The requirement of frozen tissues for microarray experiments limits the clinical usage of genome-wide expression profiling by using microarray technology. The goal of this study is to test the feasibility of developing lung cancer prognosis gene signatures by using genome-wide expression profiling of formalin-fixed paraffin-embedded (FFPE) samples, which are widely available and provide a valuable rich source for studying the association of molecular changes in cancer and associated clinical outcomes. We randomly selected 100 Non-Small-Cell lung cancer (NSCLC) FFPE samples with annotated clinical information from the UT-Lung SPORE Tissue Bank. We microdissected tumor area from FFPE specimens and used Affymetrix U133 plus 2.0 arrays to attain gene expression data. After strict quality control and analysis procedures, a supervised principal component analysis was used to develop a robust prognosis signature for NSCLC. Three independent published microarray datasets were used to validate the prognosis model. This study showed that the robust gene signature derived from genome-wide expression profiling of FFPE samples is strongly associated with lung cancer clinical outcomes and can be used to refine the prognosis for stage I lung cancer patients, and the prognostic signature is independent of clinical variables.
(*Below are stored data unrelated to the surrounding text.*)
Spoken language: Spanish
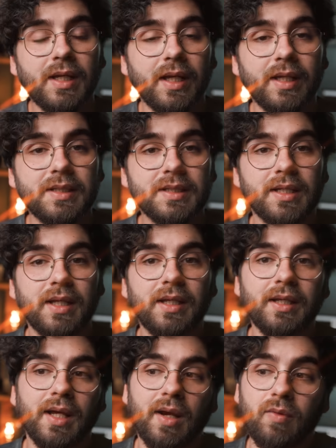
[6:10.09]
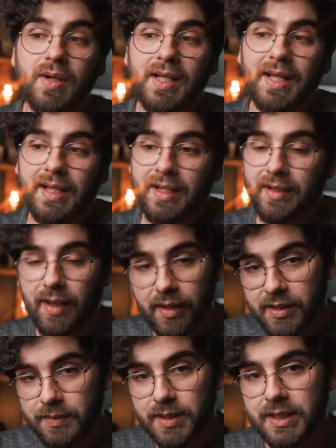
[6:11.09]
es que aunque la calidad
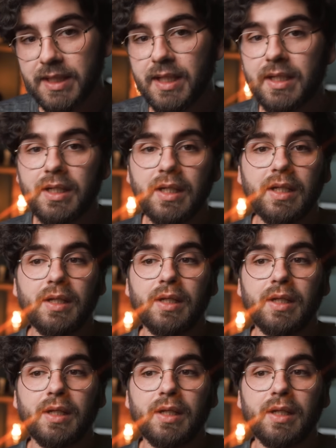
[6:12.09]
es bestial,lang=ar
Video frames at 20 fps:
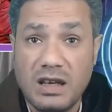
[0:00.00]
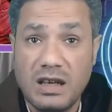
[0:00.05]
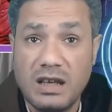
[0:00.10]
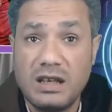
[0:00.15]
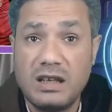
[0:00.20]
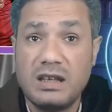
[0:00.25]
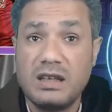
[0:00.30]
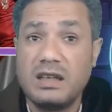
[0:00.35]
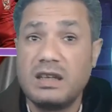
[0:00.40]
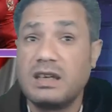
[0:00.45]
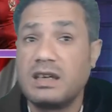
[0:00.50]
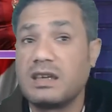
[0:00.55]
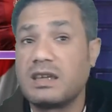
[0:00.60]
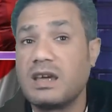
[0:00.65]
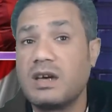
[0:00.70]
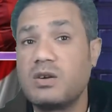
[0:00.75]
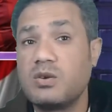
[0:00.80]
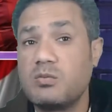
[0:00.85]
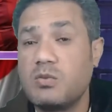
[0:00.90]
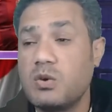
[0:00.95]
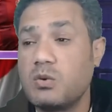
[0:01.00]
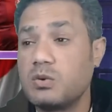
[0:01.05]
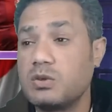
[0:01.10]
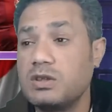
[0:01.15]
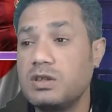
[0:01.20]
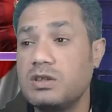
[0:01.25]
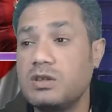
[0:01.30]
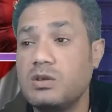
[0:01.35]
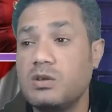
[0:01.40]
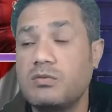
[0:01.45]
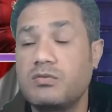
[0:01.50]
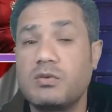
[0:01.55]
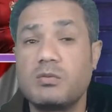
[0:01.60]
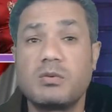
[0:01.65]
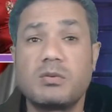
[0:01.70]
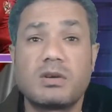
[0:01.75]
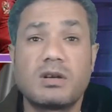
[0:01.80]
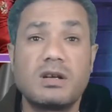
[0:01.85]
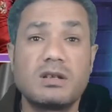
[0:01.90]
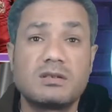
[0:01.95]
اللي كانوا موجودين اليوم في
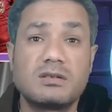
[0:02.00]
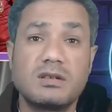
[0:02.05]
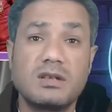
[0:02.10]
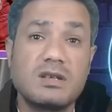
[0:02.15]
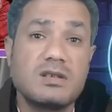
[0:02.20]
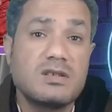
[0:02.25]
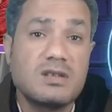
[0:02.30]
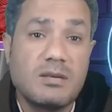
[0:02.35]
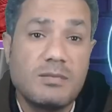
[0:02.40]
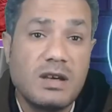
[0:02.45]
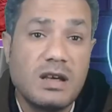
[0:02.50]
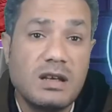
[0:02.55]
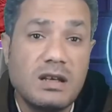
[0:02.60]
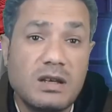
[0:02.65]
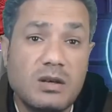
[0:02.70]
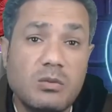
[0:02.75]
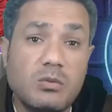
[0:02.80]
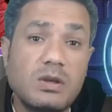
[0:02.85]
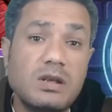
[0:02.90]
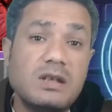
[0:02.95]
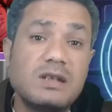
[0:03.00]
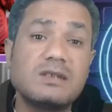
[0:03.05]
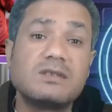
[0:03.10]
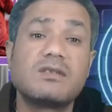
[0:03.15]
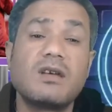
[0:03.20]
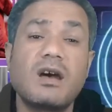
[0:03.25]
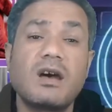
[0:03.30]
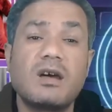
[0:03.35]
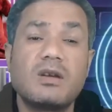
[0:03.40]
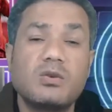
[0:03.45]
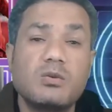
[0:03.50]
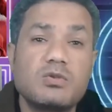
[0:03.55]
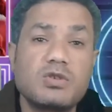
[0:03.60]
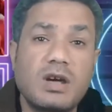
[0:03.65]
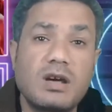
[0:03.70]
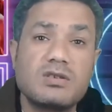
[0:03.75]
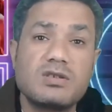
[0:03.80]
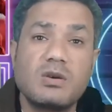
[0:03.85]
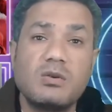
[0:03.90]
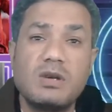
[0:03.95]
مباراة الزمالك واللي انتقدوا مش
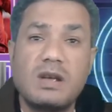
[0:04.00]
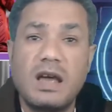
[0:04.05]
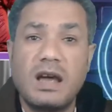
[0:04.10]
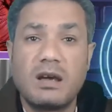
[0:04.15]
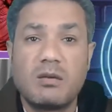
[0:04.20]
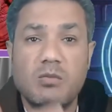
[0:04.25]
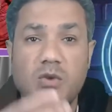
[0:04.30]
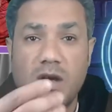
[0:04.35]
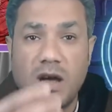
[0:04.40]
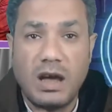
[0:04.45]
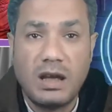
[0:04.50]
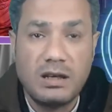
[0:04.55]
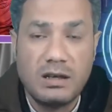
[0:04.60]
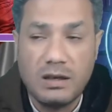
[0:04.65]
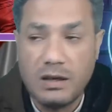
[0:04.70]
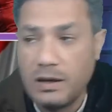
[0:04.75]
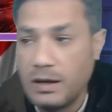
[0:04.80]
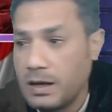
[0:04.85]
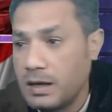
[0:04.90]
عايز اقول هاجموا يعني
This signature was validated in several independent studies and was refined to a 59-gene lung cancer prognosis signature. We conclude that genome-wide profiling of FFPE lung cancer samples can identify a set of genes whose expression level provides prognostic information across different platforms and studies, which will allow its application in clinical settings.